__What you should do__
Extract exactly the lines from the top of the records through the line containing "(1444.25 s)", and keep pictures out of the copy.

[Excerpts from a dataset]
━━━━━━━━━━━━━━━━

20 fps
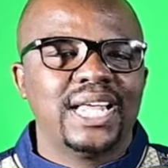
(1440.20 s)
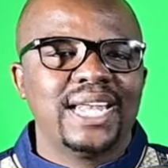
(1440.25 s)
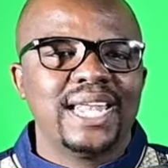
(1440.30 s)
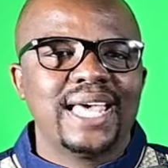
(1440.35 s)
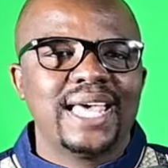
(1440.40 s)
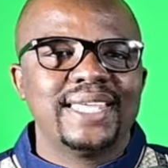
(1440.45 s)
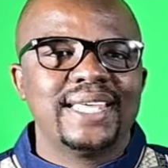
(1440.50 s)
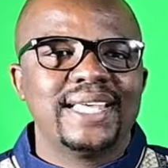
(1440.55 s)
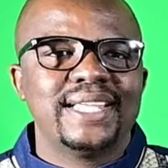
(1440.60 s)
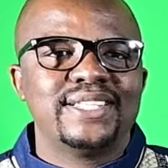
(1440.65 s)

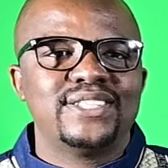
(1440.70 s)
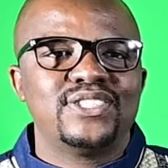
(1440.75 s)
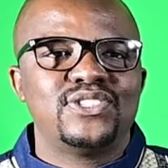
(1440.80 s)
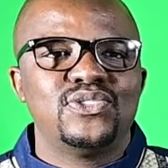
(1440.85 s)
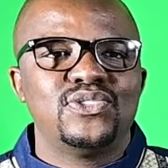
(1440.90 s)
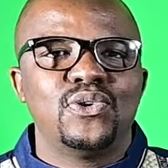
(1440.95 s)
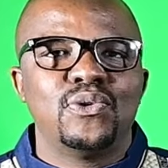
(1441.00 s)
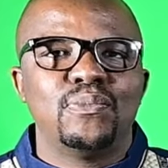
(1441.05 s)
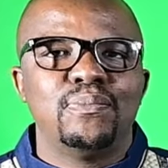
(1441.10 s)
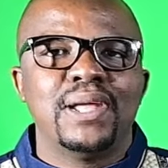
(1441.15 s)

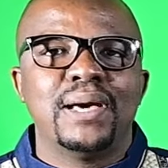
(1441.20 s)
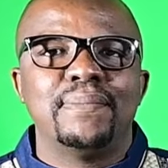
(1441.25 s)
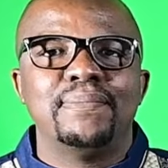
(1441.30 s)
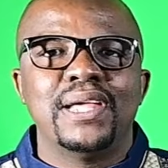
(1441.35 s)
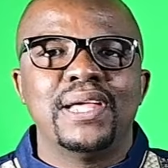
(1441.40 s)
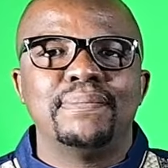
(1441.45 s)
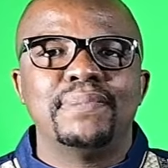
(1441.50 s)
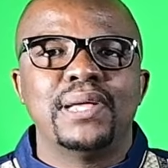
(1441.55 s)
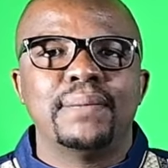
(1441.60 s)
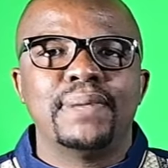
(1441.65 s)
Alliance, your blah,
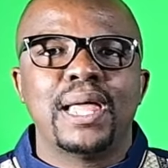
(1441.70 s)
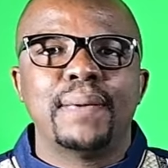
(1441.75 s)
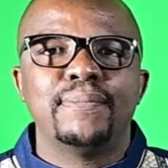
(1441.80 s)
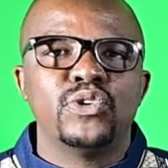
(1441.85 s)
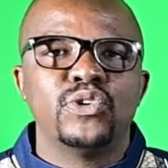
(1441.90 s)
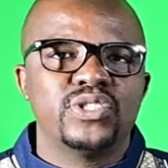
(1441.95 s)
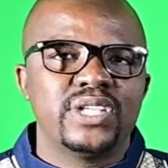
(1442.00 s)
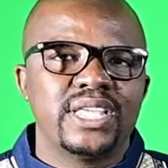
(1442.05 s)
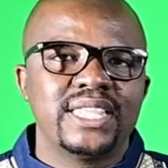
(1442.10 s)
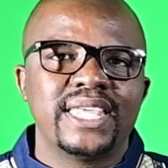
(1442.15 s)
blah, blah, blah. I'm
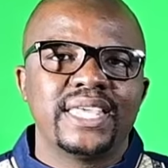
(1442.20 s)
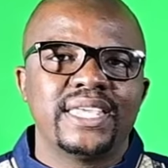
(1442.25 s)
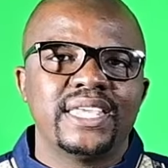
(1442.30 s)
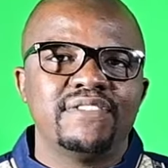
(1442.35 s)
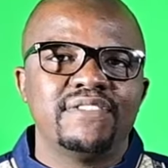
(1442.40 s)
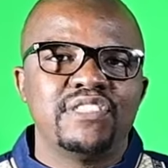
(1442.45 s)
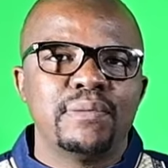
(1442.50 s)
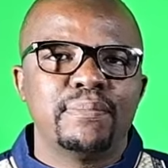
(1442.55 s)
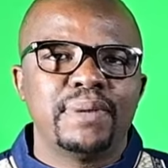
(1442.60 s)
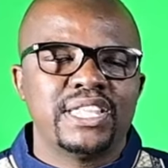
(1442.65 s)
not saying they
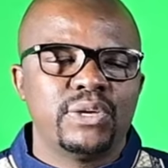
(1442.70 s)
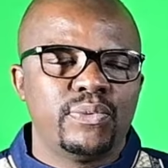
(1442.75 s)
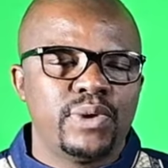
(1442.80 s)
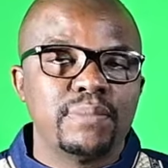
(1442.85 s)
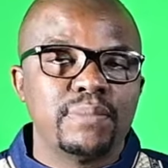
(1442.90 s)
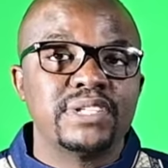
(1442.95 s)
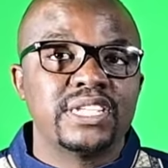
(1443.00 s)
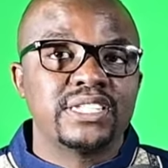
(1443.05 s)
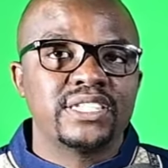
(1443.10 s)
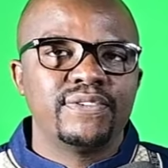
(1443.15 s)
give them, by the way.
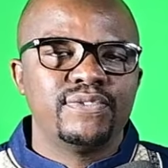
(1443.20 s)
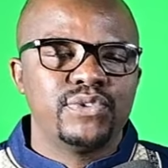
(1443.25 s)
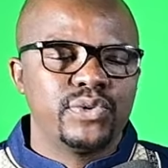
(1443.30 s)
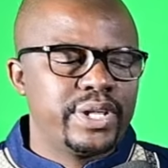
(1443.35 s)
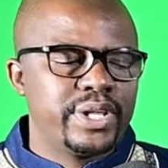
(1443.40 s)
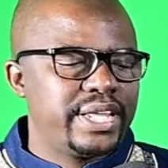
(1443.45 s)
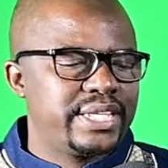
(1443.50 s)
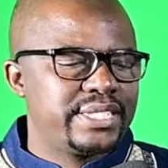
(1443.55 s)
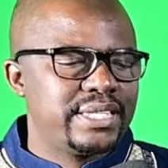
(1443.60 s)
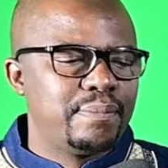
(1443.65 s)
I'm just giving you
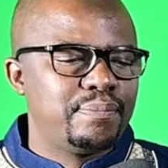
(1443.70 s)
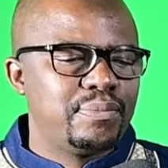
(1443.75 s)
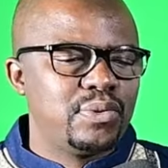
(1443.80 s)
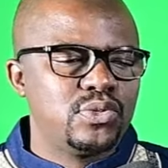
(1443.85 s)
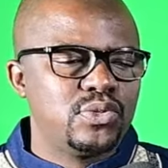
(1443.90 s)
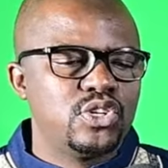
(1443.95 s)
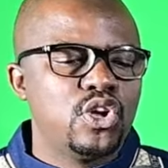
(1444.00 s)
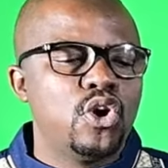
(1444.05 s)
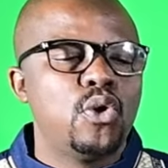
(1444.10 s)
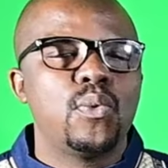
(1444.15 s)
an
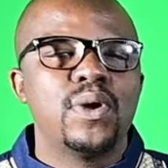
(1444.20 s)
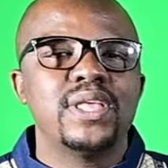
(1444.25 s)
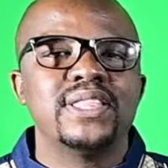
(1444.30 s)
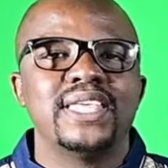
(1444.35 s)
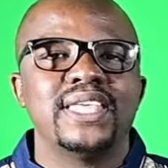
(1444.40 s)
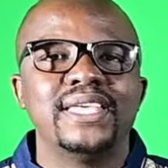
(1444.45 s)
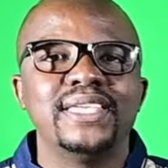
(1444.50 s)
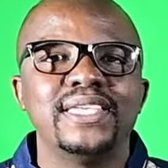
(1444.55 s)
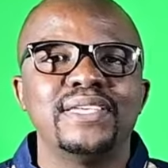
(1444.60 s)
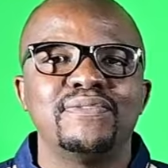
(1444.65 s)
example. When
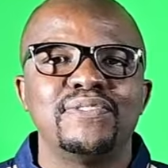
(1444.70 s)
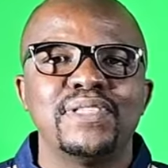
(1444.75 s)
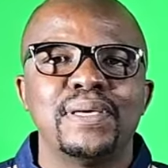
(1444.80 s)
they give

━━━━━━━━━━━━━━━━

__Solution below__
20 fps
(1440.20 s)
(1440.25 s)
(1440.30 s)
(1440.35 s)
(1440.40 s)
(1440.45 s)
(1440.50 s)
(1440.55 s)
(1440.60 s)
(1440.65 s)

(1440.70 s)
(1440.75 s)
(1440.80 s)
(1440.85 s)
(1440.90 s)
(1440.95 s)
(1441.00 s)
(1441.05 s)
(1441.10 s)
(1441.15 s)

(1441.20 s)
(1441.25 s)
(1441.30 s)
(1441.35 s)
(1441.40 s)
(1441.45 s)
(1441.50 s)
(1441.55 s)
(1441.60 s)
(1441.65 s)
Alliance, your blah,
(1441.70 s)
(1441.75 s)
(1441.80 s)
(1441.85 s)
(1441.90 s)
(1441.95 s)
(1442.00 s)
(1442.05 s)
(1442.10 s)
(1442.15 s)
blah, blah, blah. I'm
(1442.20 s)
(1442.25 s)
(1442.30 s)
(1442.35 s)
(1442.40 s)
(1442.45 s)
(1442.50 s)
(1442.55 s)
(1442.60 s)
(1442.65 s)
not saying they
(1442.70 s)
(1442.75 s)
(1442.80 s)
(1442.85 s)
(1442.90 s)
(1442.95 s)
(1443.00 s)
(1443.05 s)
(1443.10 s)
(1443.15 s)
give them, by the way.
(1443.20 s)
(1443.25 s)
(1443.30 s)
(1443.35 s)
(1443.40 s)
(1443.45 s)
(1443.50 s)
(1443.55 s)
(1443.60 s)
(1443.65 s)
I'm just giving you
(1443.70 s)
(1443.75 s)
(1443.80 s)
(1443.85 s)
(1443.90 s)
(1443.95 s)
(1444.00 s)
(1444.05 s)
(1444.10 s)
(1444.15 s)
an
(1444.20 s)
(1444.25 s)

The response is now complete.